IRIS: How do I know I’m alive?
Beat.
FLINT: You are.
IRIS: How do you know?
FLINT: Trust me.
IRIS: You’re a stranger.
FLINT: Why don’t we take some time to get to know each other—
IRIS: How much time?
FLINT: —before Ms Corrossi arrives?
IRIS considers this.
IRIS: What do you want to know?
FLINT: Where’s Hannah and Ava?
IRIS: What else?
FLINT: What else do you think I want to know?
IRIS: If I have a boyfriend?
FLINT: Do you have a boyfriend?
IRIS: Are you asking me out?
FLINT: No. I’m asking if you have a boyfriend.
IRIS: Do you?
FLINT: I’m married.
IRIS: One day I’m going to marry a Princes boy.

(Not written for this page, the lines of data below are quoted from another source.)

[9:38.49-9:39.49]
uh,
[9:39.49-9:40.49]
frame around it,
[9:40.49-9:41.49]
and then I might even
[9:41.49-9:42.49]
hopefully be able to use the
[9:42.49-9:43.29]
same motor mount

FLINT: Princes College, across the road from Maidstone, right?
IRIS: My father was a Princes boy and my mother went to Maidstone.

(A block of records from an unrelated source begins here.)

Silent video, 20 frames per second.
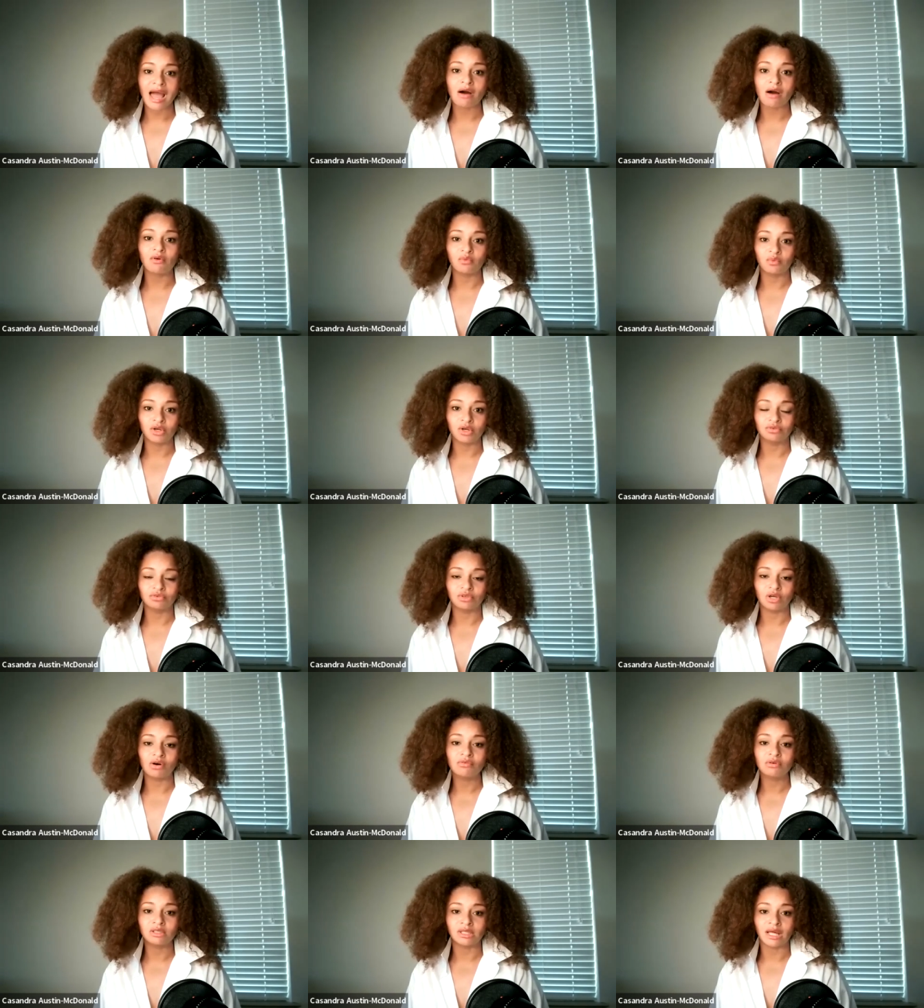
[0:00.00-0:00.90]
allow and what
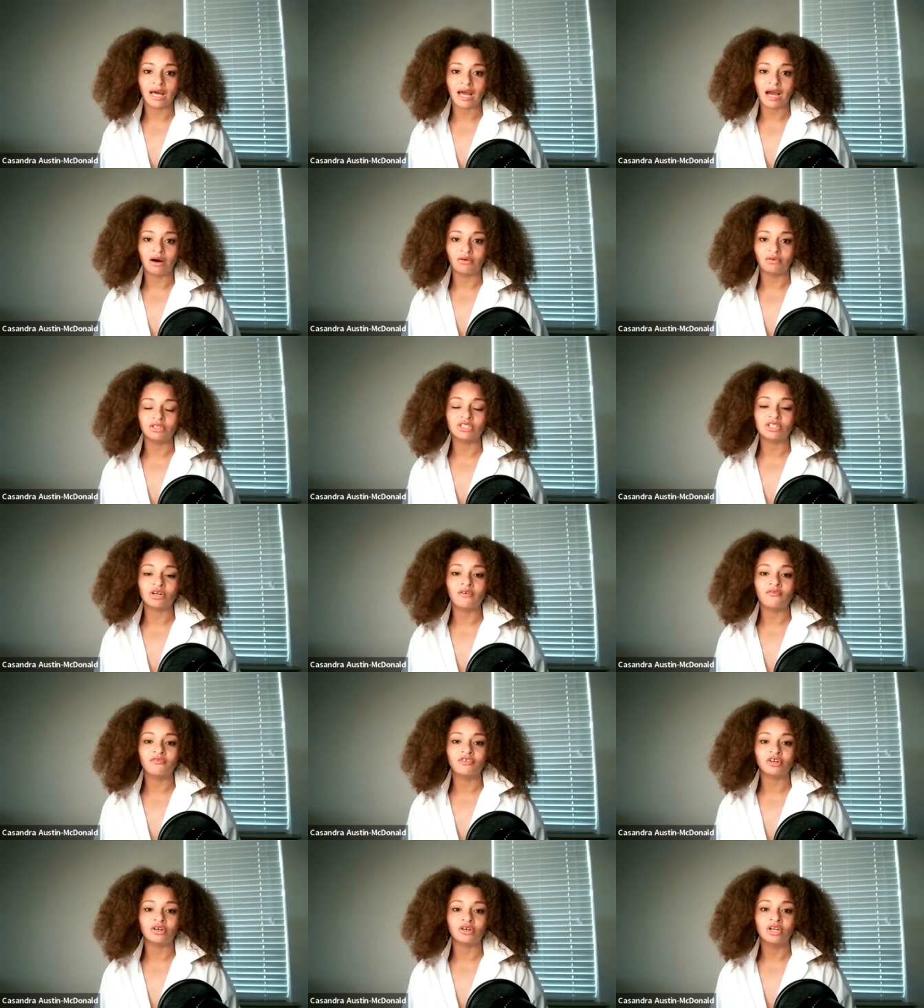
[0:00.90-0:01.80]
you don't allow and
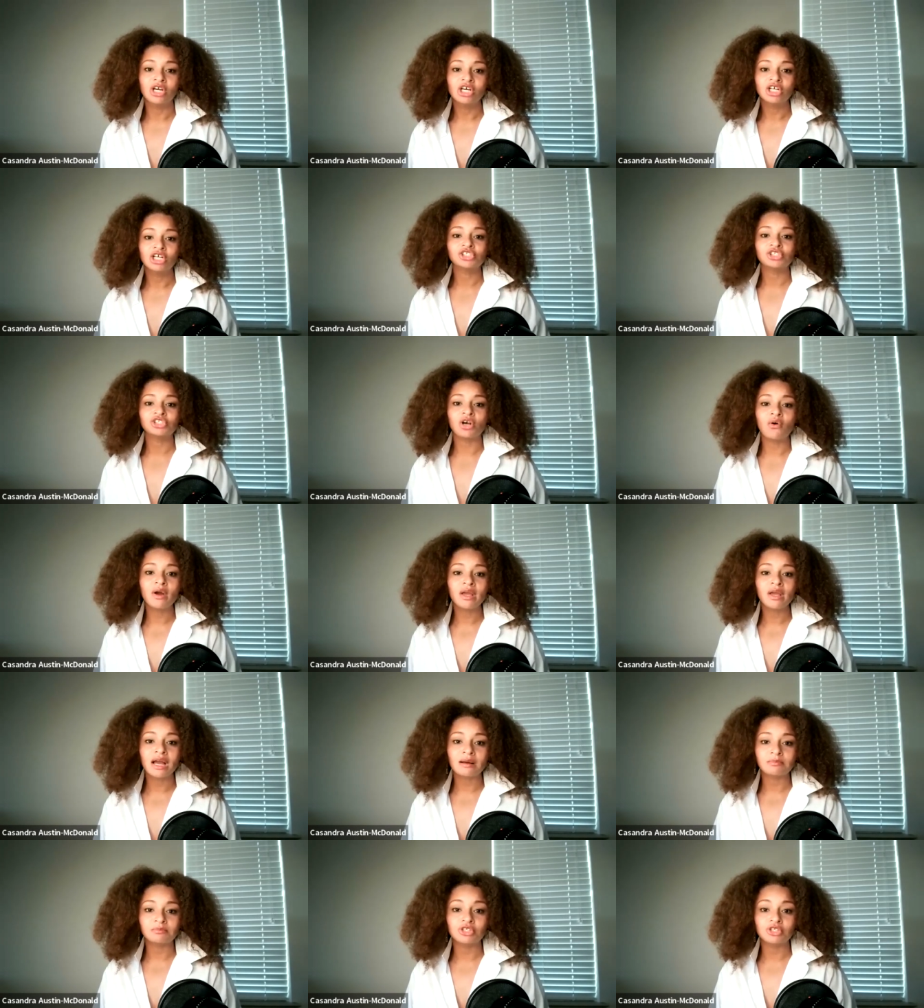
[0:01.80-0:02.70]
so if you're
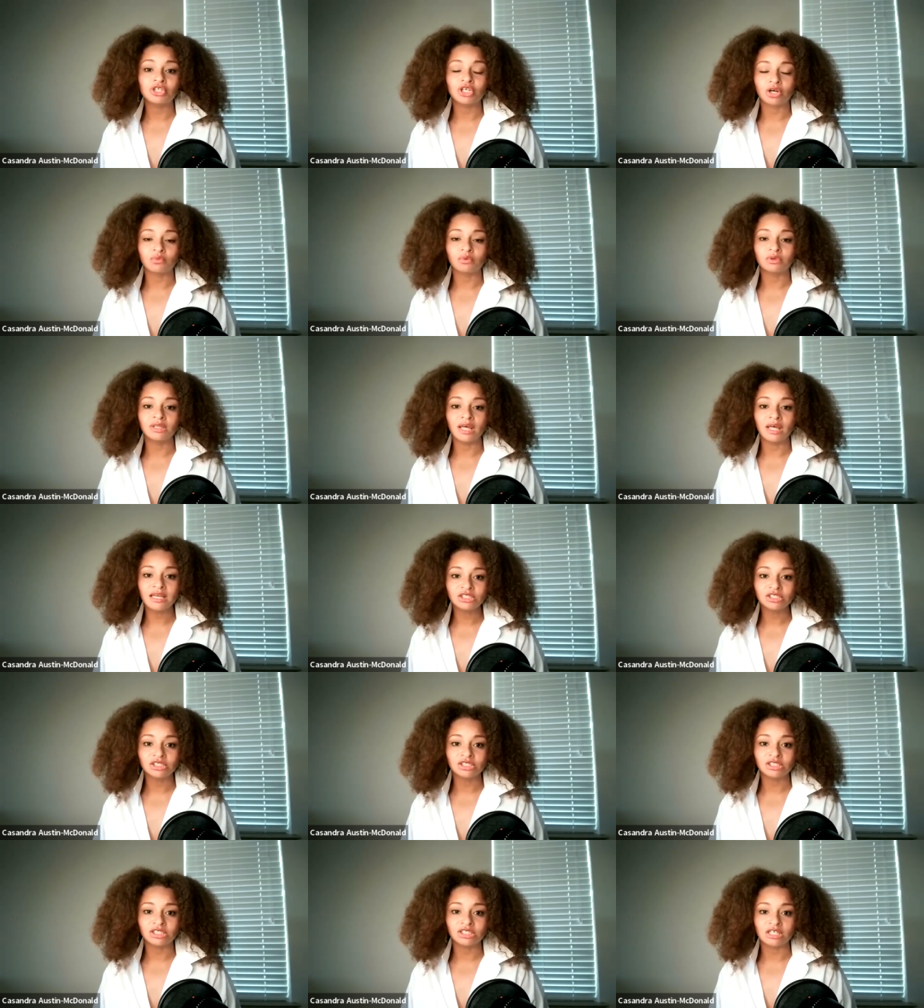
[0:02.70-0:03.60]
showing up to your
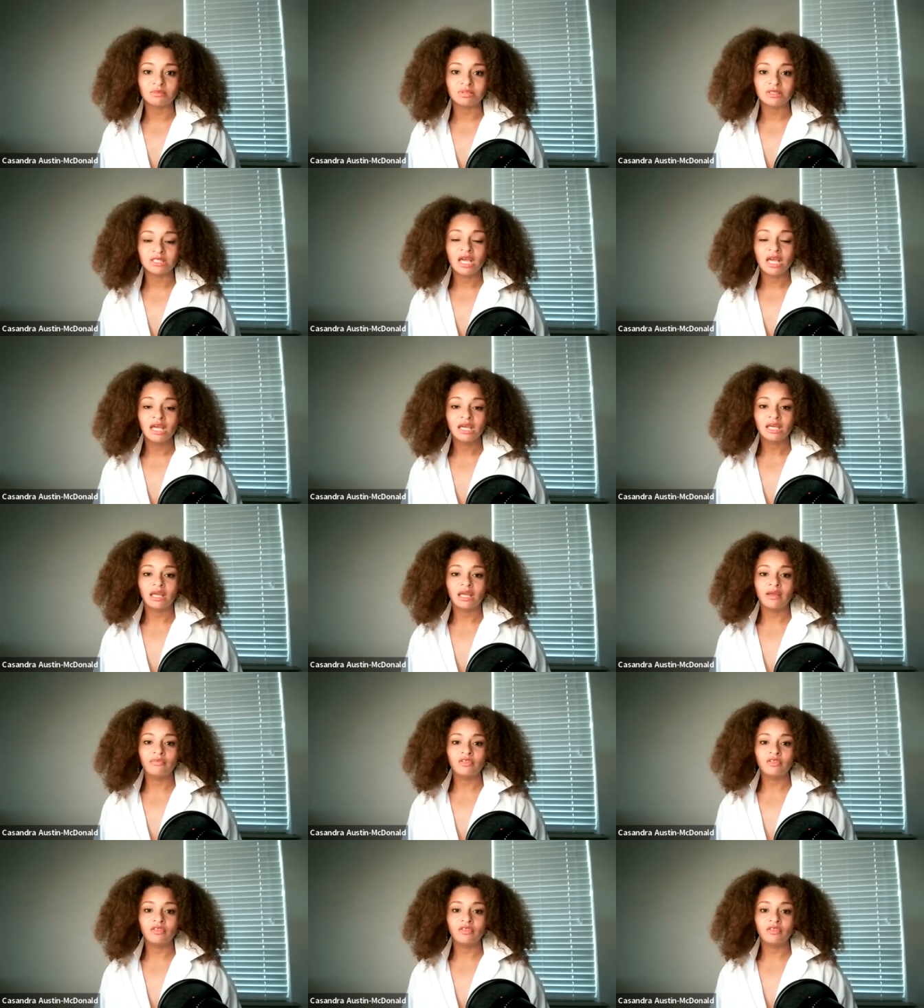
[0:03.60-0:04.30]
relationships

FLINT: You picked one out?
IRIS: Are you laughing at me?
Beat.
FLINT: No.
IRIS: —
FLINT: I wouldn’t do that.
IRIS: They used to laugh at me.
FLINT: Who?
IRIS: —
FLINT: I had a hard time. At school. Got roughed up—
IRIS: You did?
FLINT: —until I found my crew.
IRIS: —
FLINT: Your friends—
IRIS: They’d do anything—
FLINT: Anything?
IRIS: —to protect me.
FLINT: What would you do?
Beat.
IRIS: How long was I there?
FLINT: Where?
IRIS: The hospital.
FLINT: Couple of days.
IRIS: Days?
FLINT: How long did you think?
IRIS: Fucking forever.
FLINT: They let you swear like that at Maidstone?
IRIS: Don’t move.
IRIS skips towards the door.
FLINT: Where are you going?
IRIS: I’m having a shower.
FLINT: Your teacher’s due here any second.